Fans of pro football in Los Angeles should prepare to get even cozier with their TVs.
Leiweke was the driving force behind AEG’s downtown Farmers Field project at L.A. Live, considered the best shot in years to bring professional football back to the city for the first time since the Los Angeles Raiders moved back to Oakland in 1995.
In truth, momentum toward an NFL team moving into Farmers Field had seemed to stall in recent months, despite approval last fall from the Los Angeles City Council of AEG’s plans for the stadium, including an environmental impact report begun two years earlier. Negotiations between AEG and potential NFL partners, which figured to be complex to begin with, were only further complicated by the company’s potential sale.
AEG’s statement Thursday maintained that “priority projects going forward include the development of Farmers Field adjacent to our L.A. Live campus and the pursuit of our plan to bring the NFL back to Los Angeles.” But with the project’s biggest evangelist in Leiweke walking out the door and no evidence that Anschutz will make NFL negotiations easier without him, the spotlight will shift to other possibilities, albeit ones no more energized.

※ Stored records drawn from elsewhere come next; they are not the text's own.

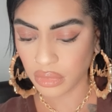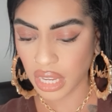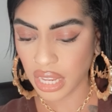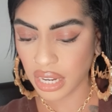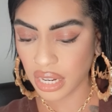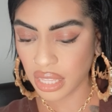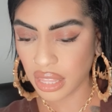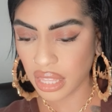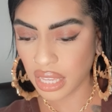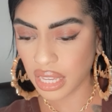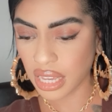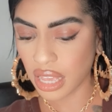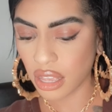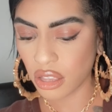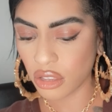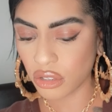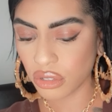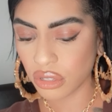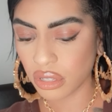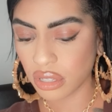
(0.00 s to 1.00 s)
Anything
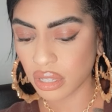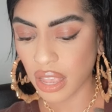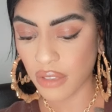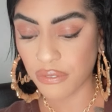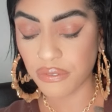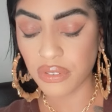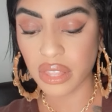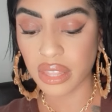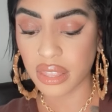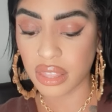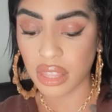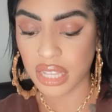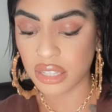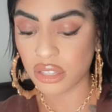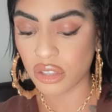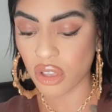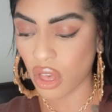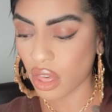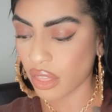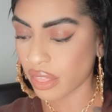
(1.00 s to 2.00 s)
else? I feel
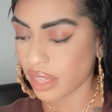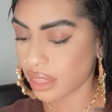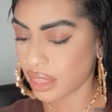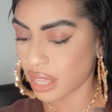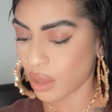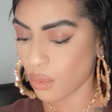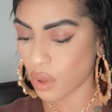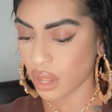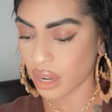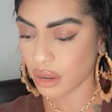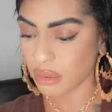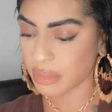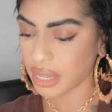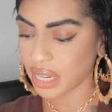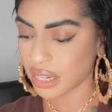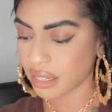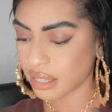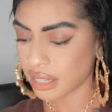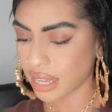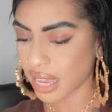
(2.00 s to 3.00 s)
that's all that they wanted me
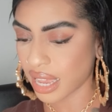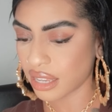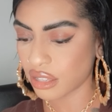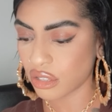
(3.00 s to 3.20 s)
to say.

One involves Guggenheim Partners, until recently a potential buyer for AEG. Guggenheim’s 2012 purchase of the Los Angeles Dodgers — and, more to the point, a stake in the land underneath and around Dodger Stadium — revived attention to the site as a potential home for a new NFL stadium, a possibility that dates back two decades to the O’Malley family ownership of the Dodgers.
However, no current plans exist for construction or how to address the impact on the surrounding residential community, in an era much different from when Dodger Stadium was built more than 50 years ago. (Nor is there any indication of whether any property that still includes much-reviled former Dodger owner Frank McCourt as a stakeholder could get sufficient support for a new sports team.) So the best-case scenario for a football stadium in Chavez Ravine is years away.
There is an existing site that does have the necessary plans and approvals — and in fact has had them since 2009. But the fact that nearly four years have passed since Ed Roski’s site in the City of Industry, more than 20 miles east of downtown, got the greenlight shows pretty clearly how eager anyone is to move there.
The area’s most venerable football stadiums, the Memorial Coliseum and the Rose Bowl, are no longer considered viable for hosting the NFL on anything more than a temporary basis during construction of a permanent stadium elsewhere.
In short, if you’re ready to go see some football in Los Angeles, there are no doubt some nice high school games in your area this fall, featuring kids who weren’t even born the last time the NFL played in the city.